I reach for my water and take a sip. “Oh?”

“I’d still love to go to Venice. I’d love to travel more, maybe even go south for a few months in the winter, but you know what holds me back?”

“What?”

“This house.” She looks around. “All my money’s tied up in it, and it’s a big responsibility. There’s so much to maintain. Either the driveway needs to be shoveled, or the lawn needs to be mowed, and my garden needs tending. I don’t ever feel like I can leave it for more than a week or two. But I’ve been hanging on to it because it was my home with your father, and this is where all our memories were.
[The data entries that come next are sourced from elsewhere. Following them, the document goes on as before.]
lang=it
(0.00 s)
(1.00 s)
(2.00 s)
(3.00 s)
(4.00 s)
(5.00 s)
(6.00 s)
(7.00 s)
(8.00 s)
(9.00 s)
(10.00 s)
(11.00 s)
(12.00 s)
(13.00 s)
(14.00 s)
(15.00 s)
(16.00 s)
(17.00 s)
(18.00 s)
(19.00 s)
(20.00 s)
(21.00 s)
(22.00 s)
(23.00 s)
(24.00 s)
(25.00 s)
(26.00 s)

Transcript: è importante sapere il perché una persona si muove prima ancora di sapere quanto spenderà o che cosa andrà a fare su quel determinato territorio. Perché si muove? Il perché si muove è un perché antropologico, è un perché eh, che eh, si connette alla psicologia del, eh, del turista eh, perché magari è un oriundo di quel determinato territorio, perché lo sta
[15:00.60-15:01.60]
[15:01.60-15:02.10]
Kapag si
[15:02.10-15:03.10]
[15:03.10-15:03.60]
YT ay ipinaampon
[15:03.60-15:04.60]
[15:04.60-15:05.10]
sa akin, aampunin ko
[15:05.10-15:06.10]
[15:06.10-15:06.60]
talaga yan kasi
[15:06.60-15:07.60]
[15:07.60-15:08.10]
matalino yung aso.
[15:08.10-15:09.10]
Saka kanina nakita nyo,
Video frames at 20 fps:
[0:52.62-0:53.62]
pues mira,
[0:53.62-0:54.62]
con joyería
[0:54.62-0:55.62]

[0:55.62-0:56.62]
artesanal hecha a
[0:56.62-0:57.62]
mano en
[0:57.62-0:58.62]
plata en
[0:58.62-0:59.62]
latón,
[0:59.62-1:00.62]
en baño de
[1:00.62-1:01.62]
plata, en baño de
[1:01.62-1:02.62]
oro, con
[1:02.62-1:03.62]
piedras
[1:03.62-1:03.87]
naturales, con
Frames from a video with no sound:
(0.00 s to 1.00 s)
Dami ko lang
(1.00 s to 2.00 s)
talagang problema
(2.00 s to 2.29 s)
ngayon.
Also because it’s your childhood home, and I always wanted you to feel that if something terrible happened in your life, you’d always have a place to come home to.”

I chuckle softly. “Was that a premonition, do you think?”

“Who knows.” She rises from her chair, collects our empty plates, and carries them to the counter. After she sets them down, she faces me. “But here’s the thing. My memories of your father aren’t in this house. They’re in here.” She taps her temple with her index finger. “And here.” She makes a fist over her heart. “So maybe it’s time I lived a little. If I downsized to a condo in a retirement village, I’d have more freedom financially, and I could meet some new people, make new friends who might turn out to be travel companions. Freedom from taking care of this big house would be nice, I think.”